* EU finance ministers unlikely to OK Greek aid release
* Euro zone GDP growth data to confirm slowdown
* Bund yields could fall to 1.3 percent
By Emelia Sithole-Matarise
LONDON, Nov 12 (Reuters) - German Bund futures edged higher on Monday, underpinned by uncertainty over the outcome of Greek aid talks and worries about a potential fiscal crisis in the United States.
With most U.S. markets shut for a holiday, investors focused on a euro zone finance ministers’ meeting later on Monday which will discuss whether to release a new tranche of funding to debt-plagued Greece after it approved a tough 2013 budget on Sunday.
German Finance Minister Wolfgang Schaeuble told a German newspaper on Sunday that the troika of international lenders to Athens was unlikely to deliver its full report in time for the ministers’ meeting.

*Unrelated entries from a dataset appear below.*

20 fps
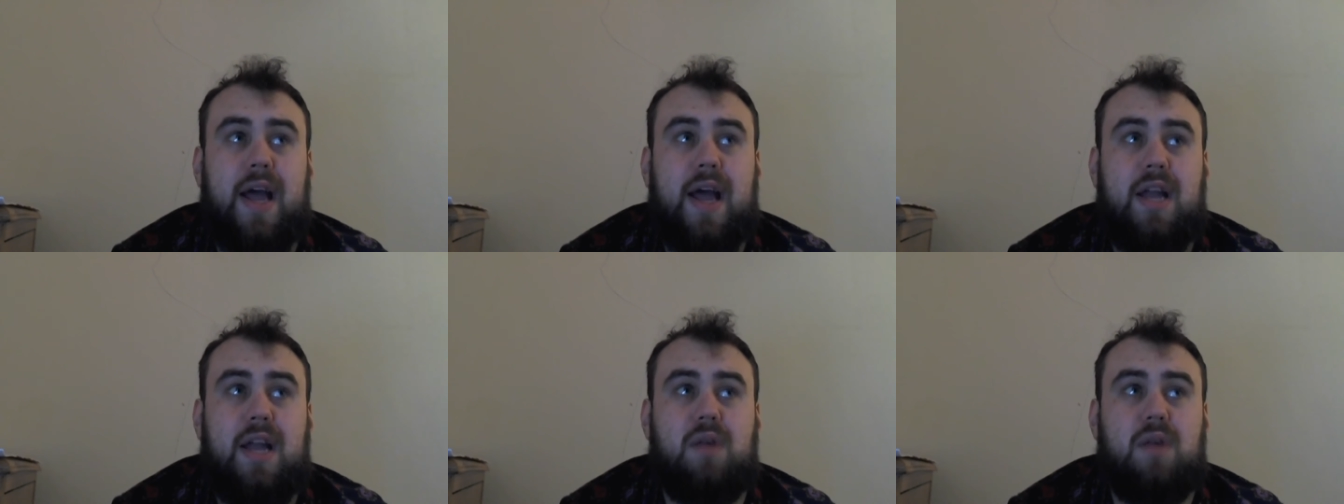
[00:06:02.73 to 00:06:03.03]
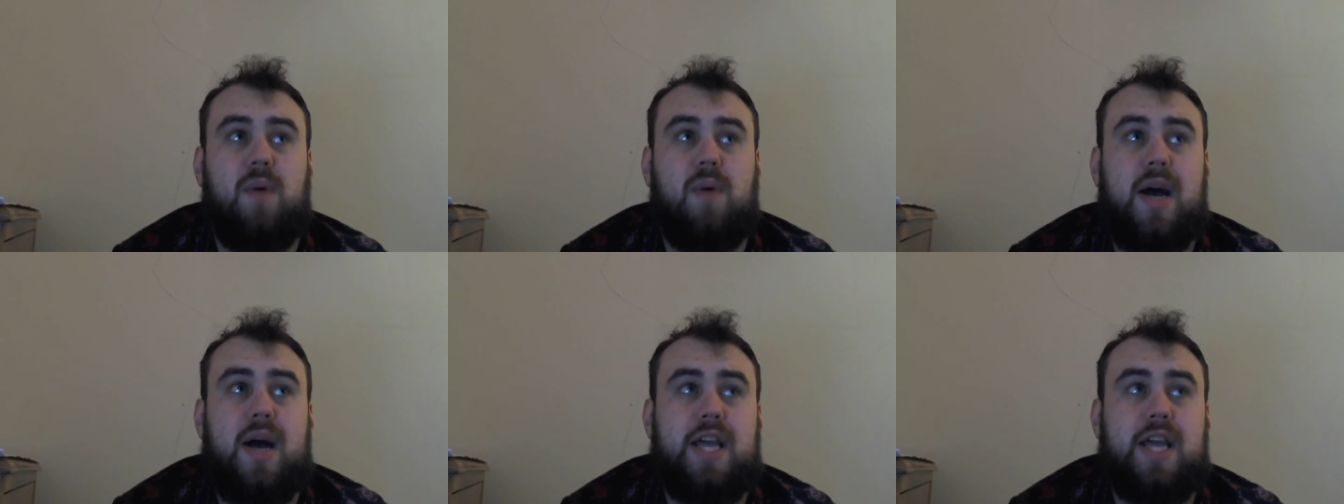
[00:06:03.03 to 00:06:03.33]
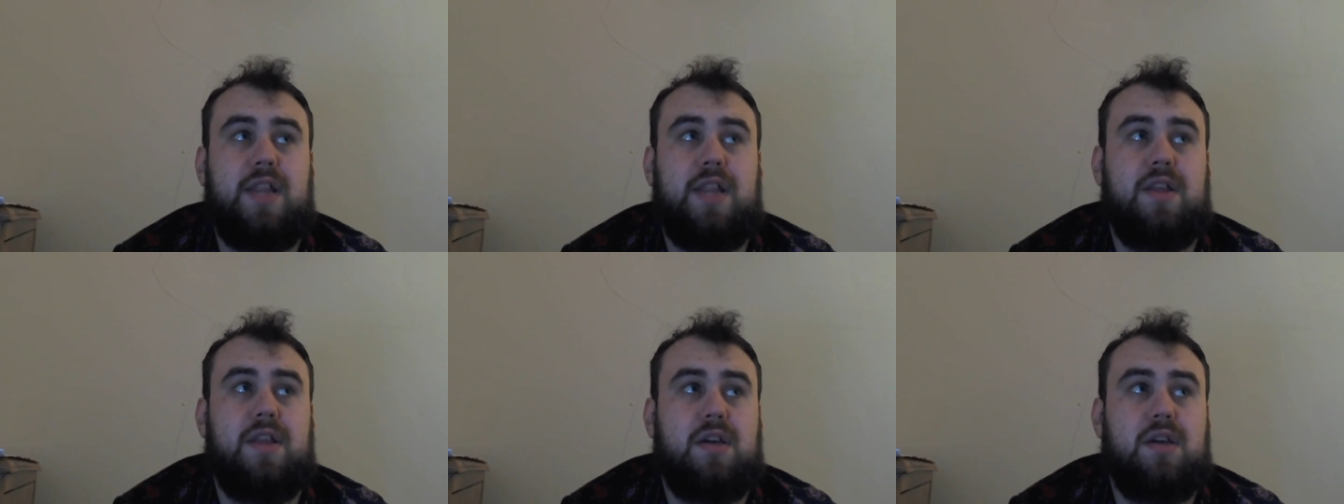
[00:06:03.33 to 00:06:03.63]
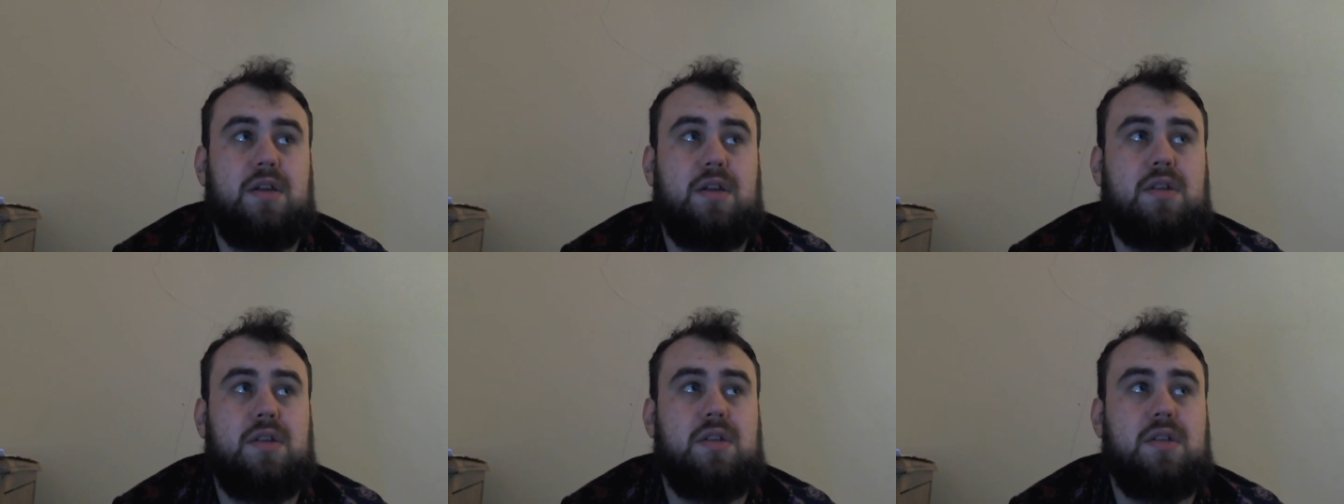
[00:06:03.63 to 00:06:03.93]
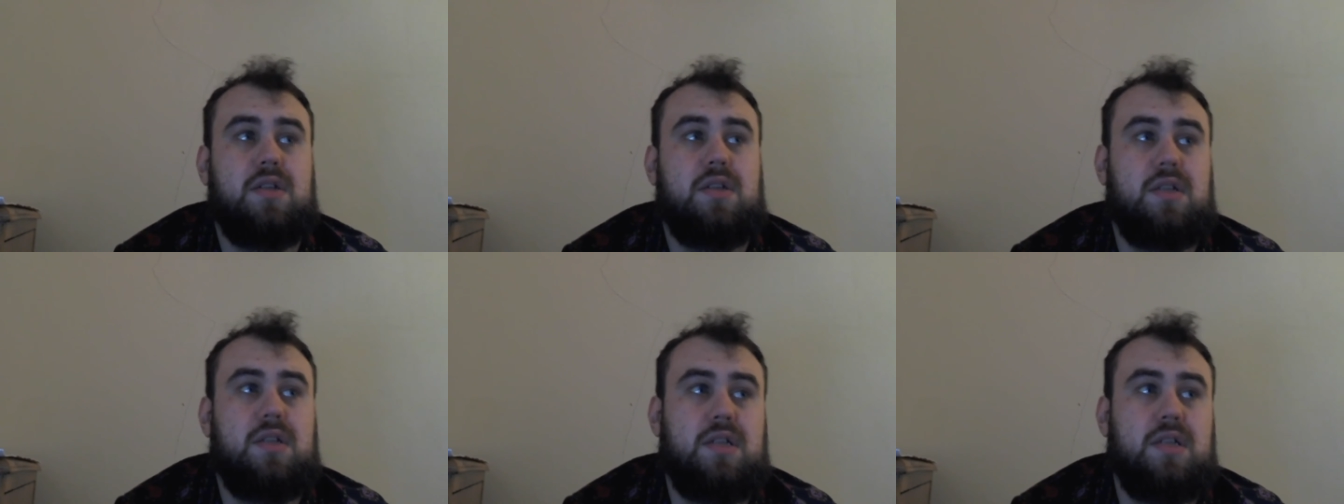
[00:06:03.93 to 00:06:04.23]
a way that
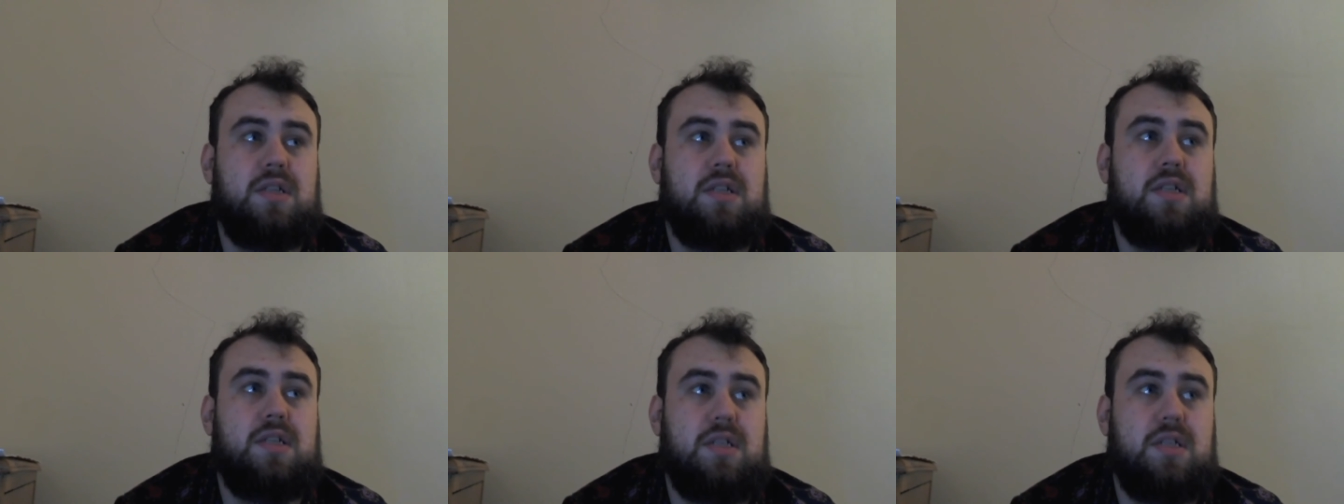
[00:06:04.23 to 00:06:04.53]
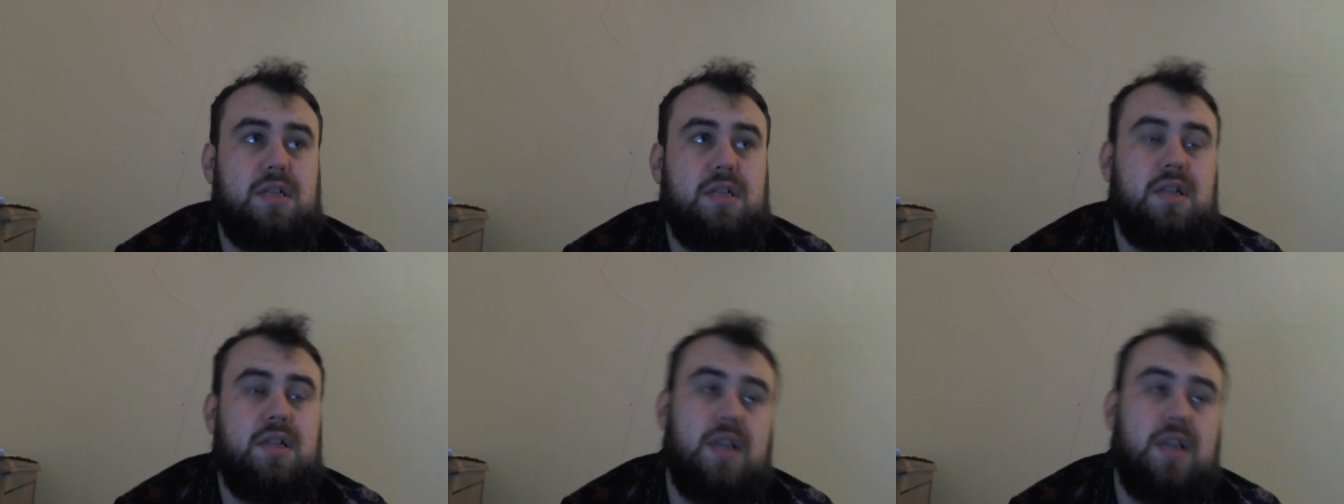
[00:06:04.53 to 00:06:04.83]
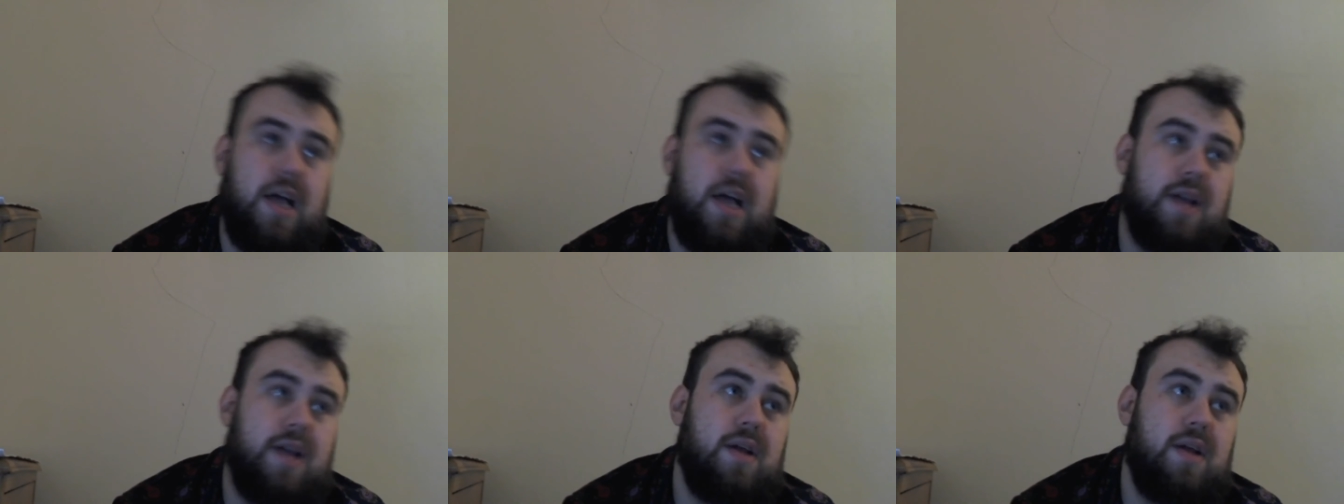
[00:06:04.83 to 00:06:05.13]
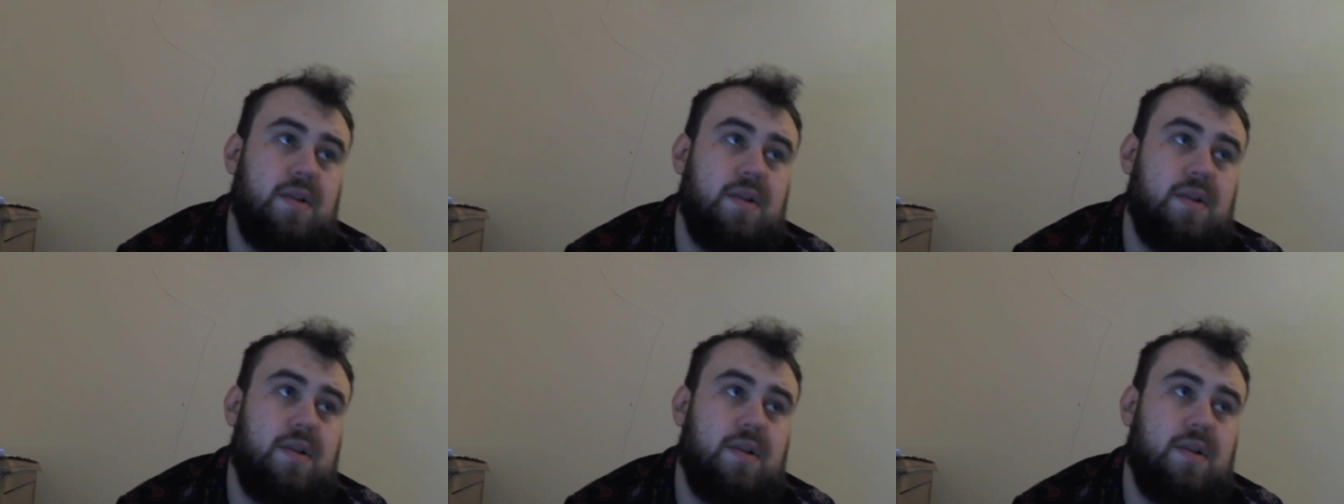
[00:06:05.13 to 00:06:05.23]
like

Bunds were expected to remain in demand after officials said the euro zone was unlikely to release the new funding as there was no agreement on how to make Greece’s debt sustainable, though Athens is set to get two more years to cut it.

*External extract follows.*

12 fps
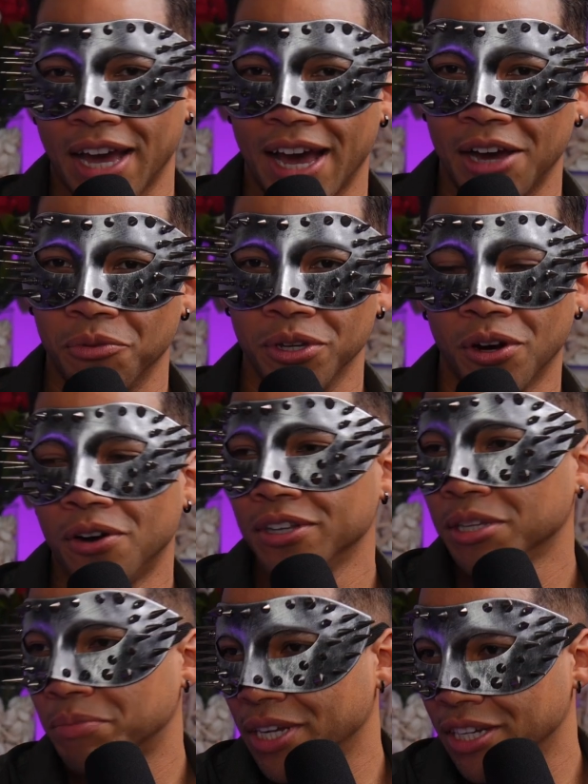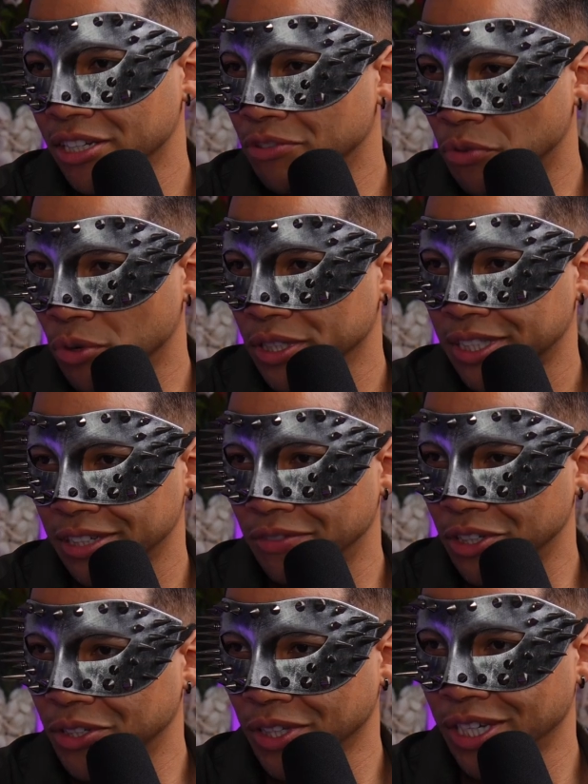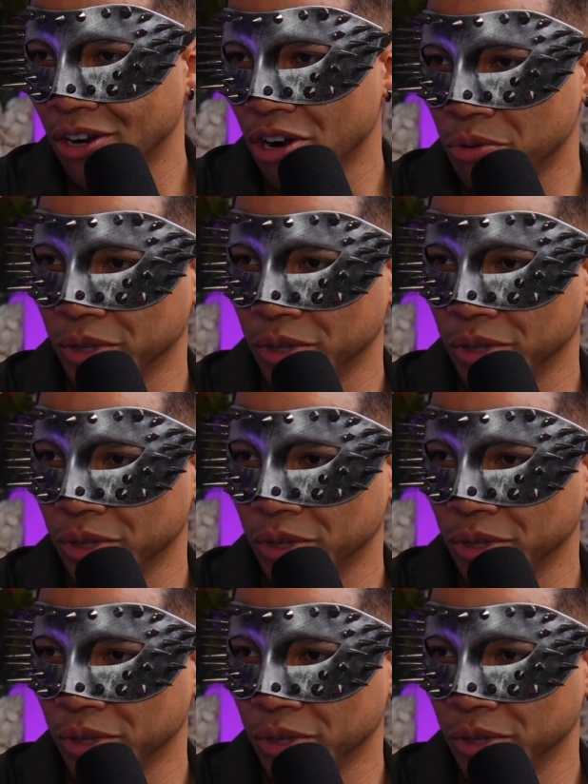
that we all end up getting divorced eventually, our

“I don’t think we are going to get anything concrete (from the finance ministers) in terms of the next Greek aid tranche,” a trader said.

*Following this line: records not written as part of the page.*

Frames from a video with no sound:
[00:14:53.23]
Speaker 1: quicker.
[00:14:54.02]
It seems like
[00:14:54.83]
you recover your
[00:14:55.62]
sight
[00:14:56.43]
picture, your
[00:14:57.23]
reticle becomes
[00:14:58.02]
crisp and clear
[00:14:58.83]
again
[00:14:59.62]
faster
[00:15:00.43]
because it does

“The market is pretty constructive as long as the global economic backdrop remains uncertain given the U.S. fiscal cliff. I don’t see why Bunds should trade off particularly.”
The Bund future was last at 143.20, up 6 ticks from Friday’s settlement and near its highest in over two months, which it reached last week as renewed concern over Greece and global growth spurred demand for safe-haven government debt.
Time pressure for a deal on Greece is growing because Athens has to redeem 5 billion euros worth of treasury bills on Nov. 16 and had been counting on cash from the next aid tranche to help cover that. That has left Athens mulling rolling over the bills.
“Greek will by hook or crook get the money for the redemptions but beyond that I don’t think the next aid tranche payment will come before the end of November,” another trader said.
German 10-year yields were steady at 1.34 percent . Some strategists said they could fall as low as 1.3 percent in coming days with gross domestic product data from Germany, France and Italy this week widely expected to confirm a slowdown in euro zone growth.
Investors also remain concerned that spending cuts and tax increases due to kick in early in 2013 could derail the U.S. recovery if Democrats and Republicans in Congress fail to reach a deal before the end of the year.
“Whilst there’s uncertainty remaining on Greece and the U.S., core government bonds will remain underpinned but I think 10-year Bunds at these levels look pretty rich,” Nick Stamenkovic, strategist at RIA Capital Markets, said.
“Near term we could see Bund yields test the 1.30 level but at those sort of levels investors will be reluctant to push the yield significantly lower unless we see signs of significant disagreement in the U.S. and/or problems with financing in Greece.”